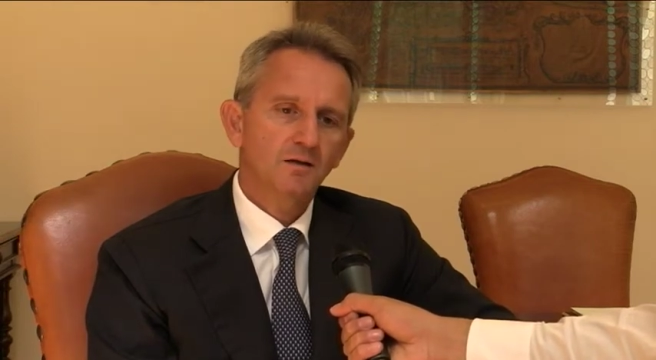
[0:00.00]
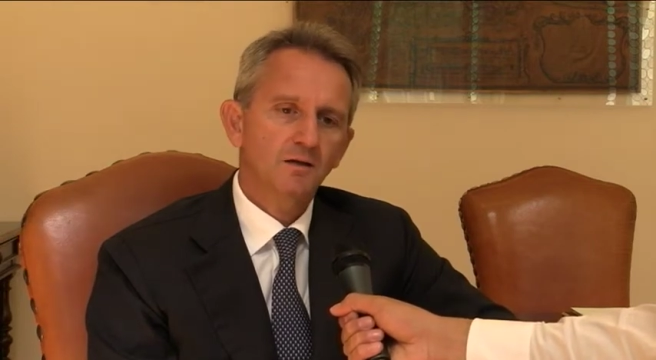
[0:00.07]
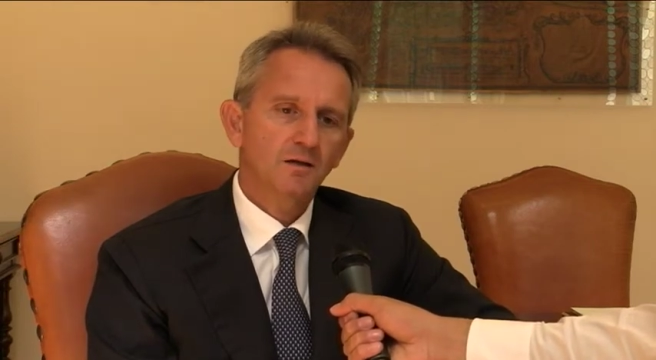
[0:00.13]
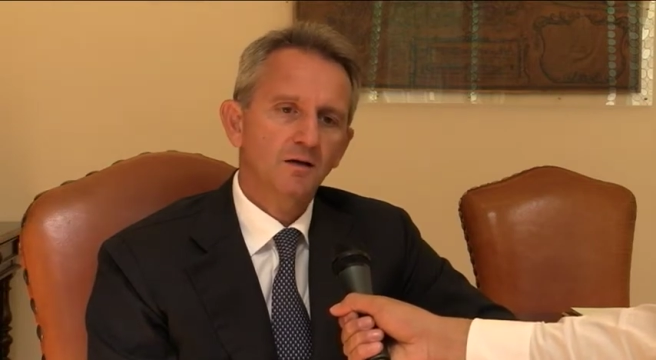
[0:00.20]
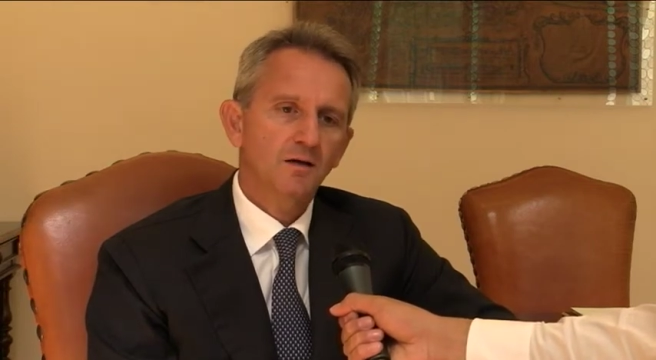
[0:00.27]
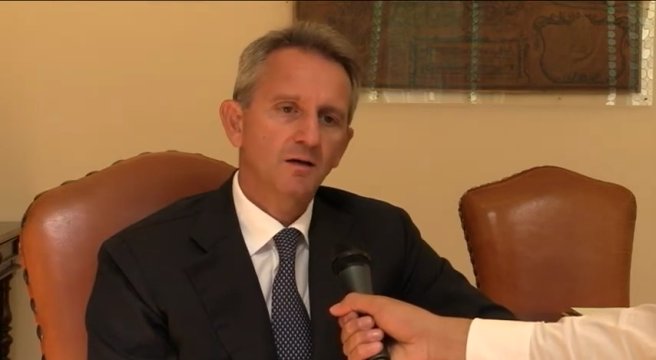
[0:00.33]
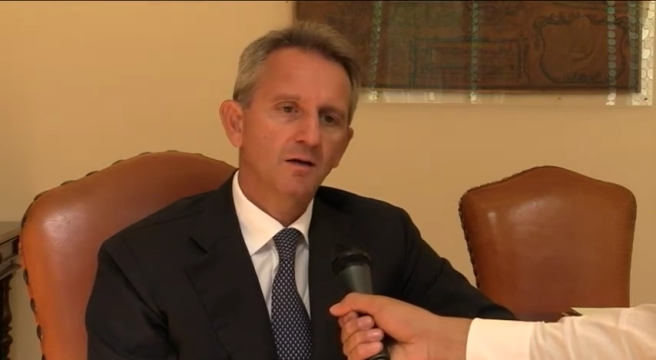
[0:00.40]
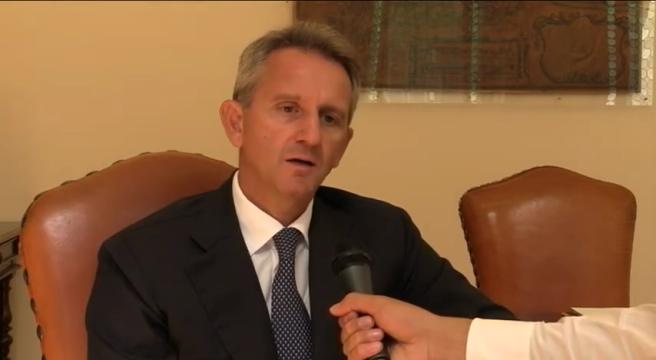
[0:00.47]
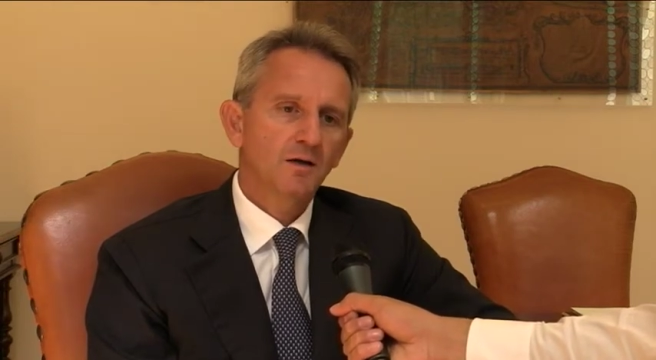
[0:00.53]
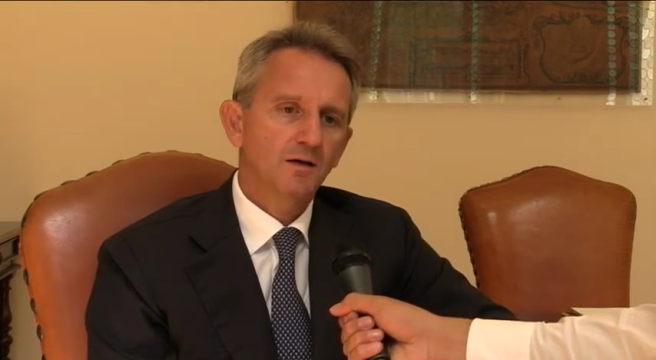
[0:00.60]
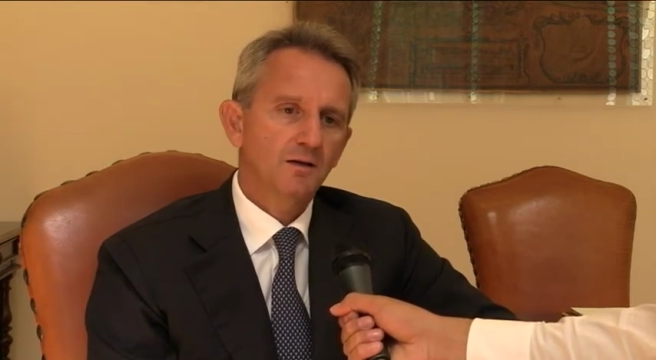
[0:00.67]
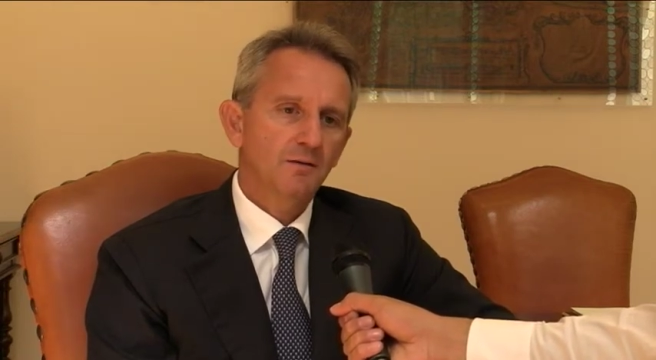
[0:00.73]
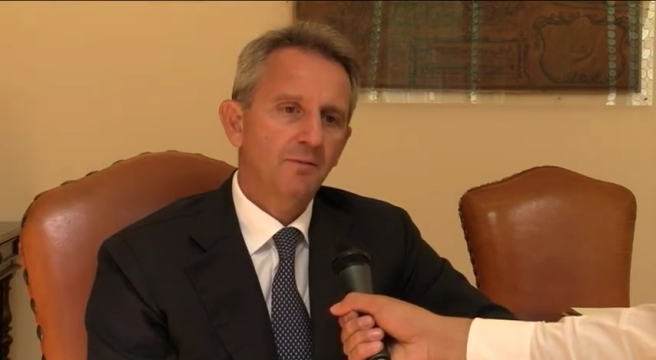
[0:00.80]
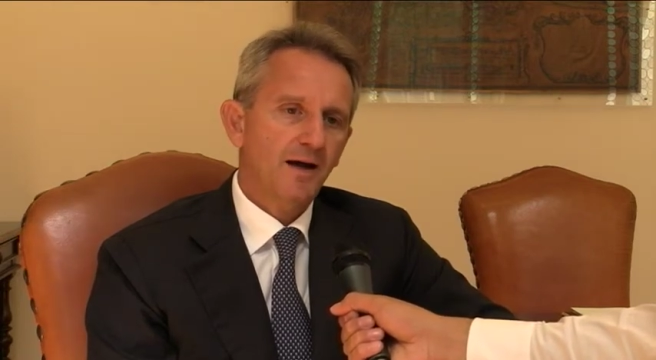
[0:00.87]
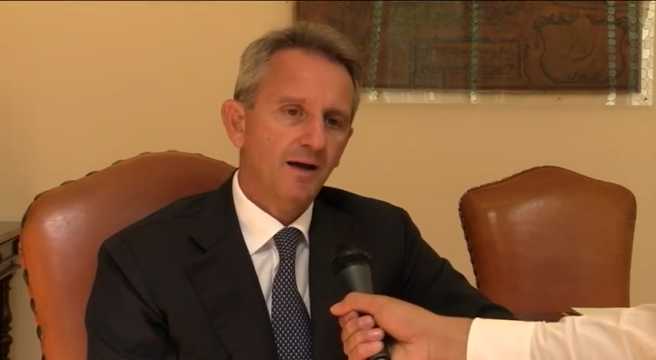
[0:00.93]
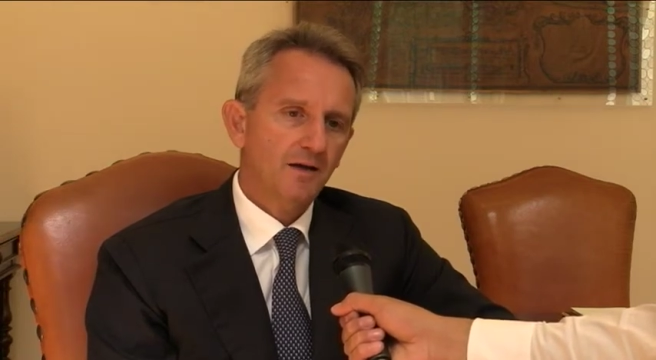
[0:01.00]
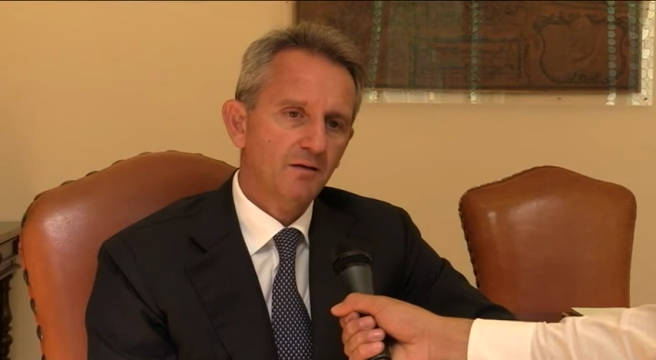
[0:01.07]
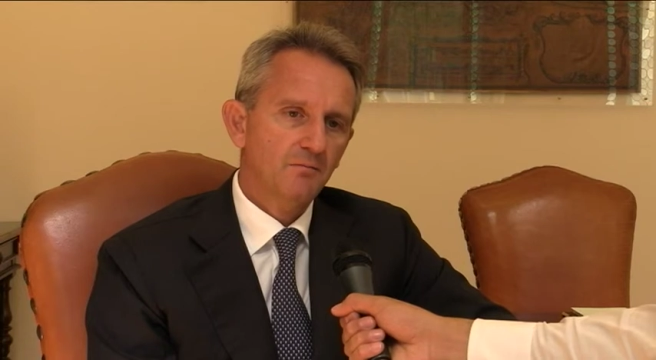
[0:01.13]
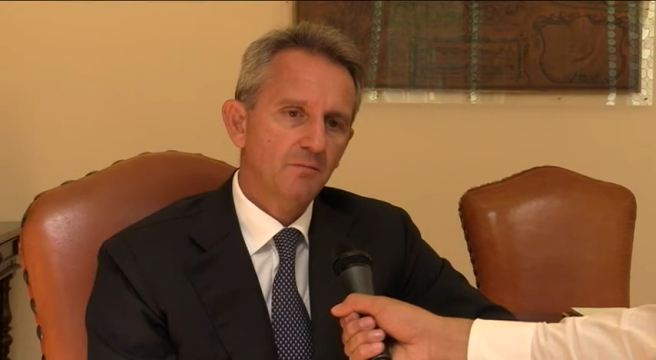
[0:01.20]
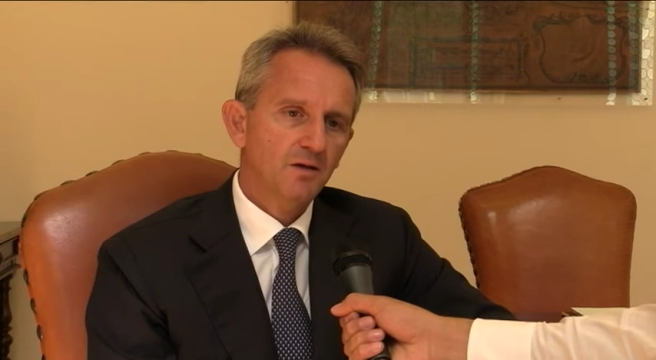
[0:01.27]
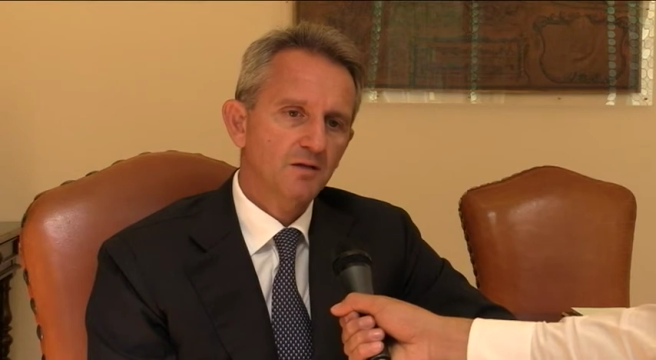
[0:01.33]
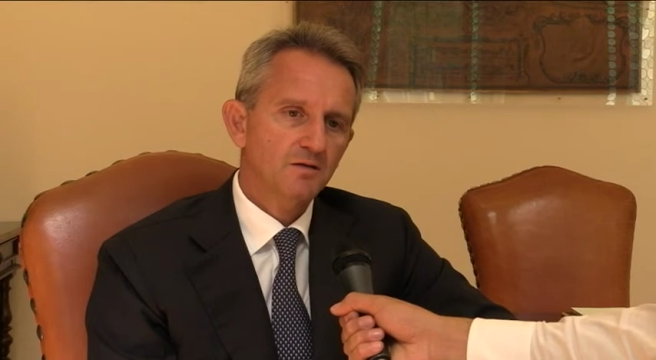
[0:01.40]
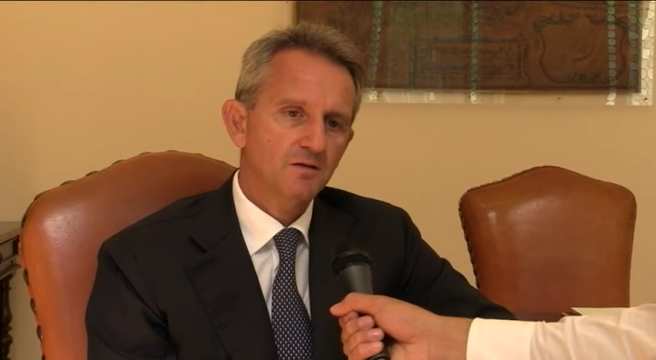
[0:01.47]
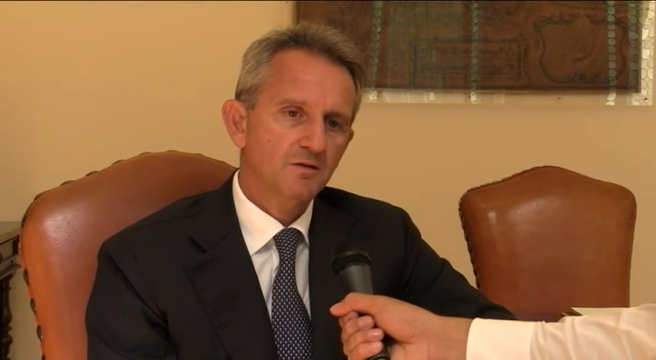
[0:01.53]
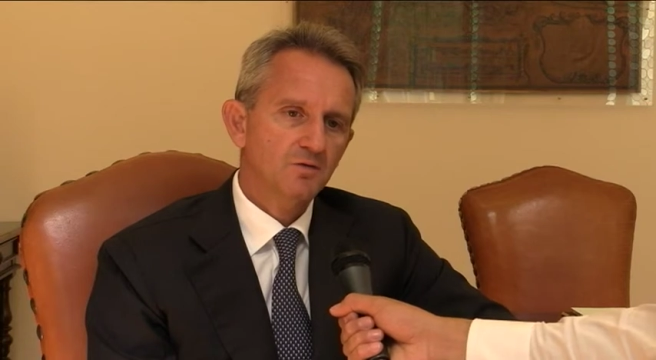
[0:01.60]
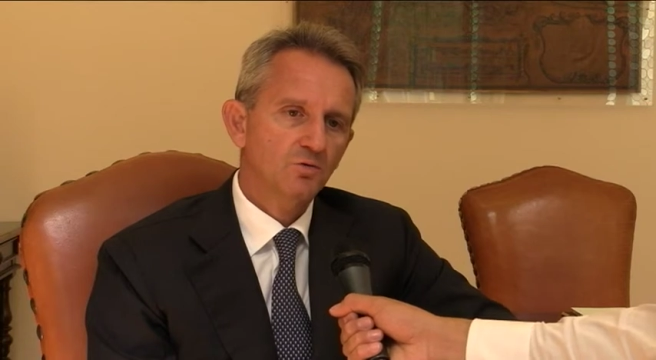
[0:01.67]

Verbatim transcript: the in the banking business.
|---|
### Exercise directions
Without the images, write out all of the records exactly.

### Task output
[0:00.00]
[0:00.07]
[0:00.13]
[0:00.20]
[0:00.27]
[0:00.33]
[0:00.40]
[0:00.47]
[0:00.53]
[0:00.60]
[0:00.67]
[0:00.73]
[0:00.80]
[0:00.87]
[0:00.93]
[0:01.00]
[0:01.07]
[0:01.13]
[0:01.20]
[0:01.27]
[0:01.33]
[0:01.40]
[0:01.47]
[0:01.53]
[0:01.60]
[0:01.67]

Verbatim transcript: the in the banking business.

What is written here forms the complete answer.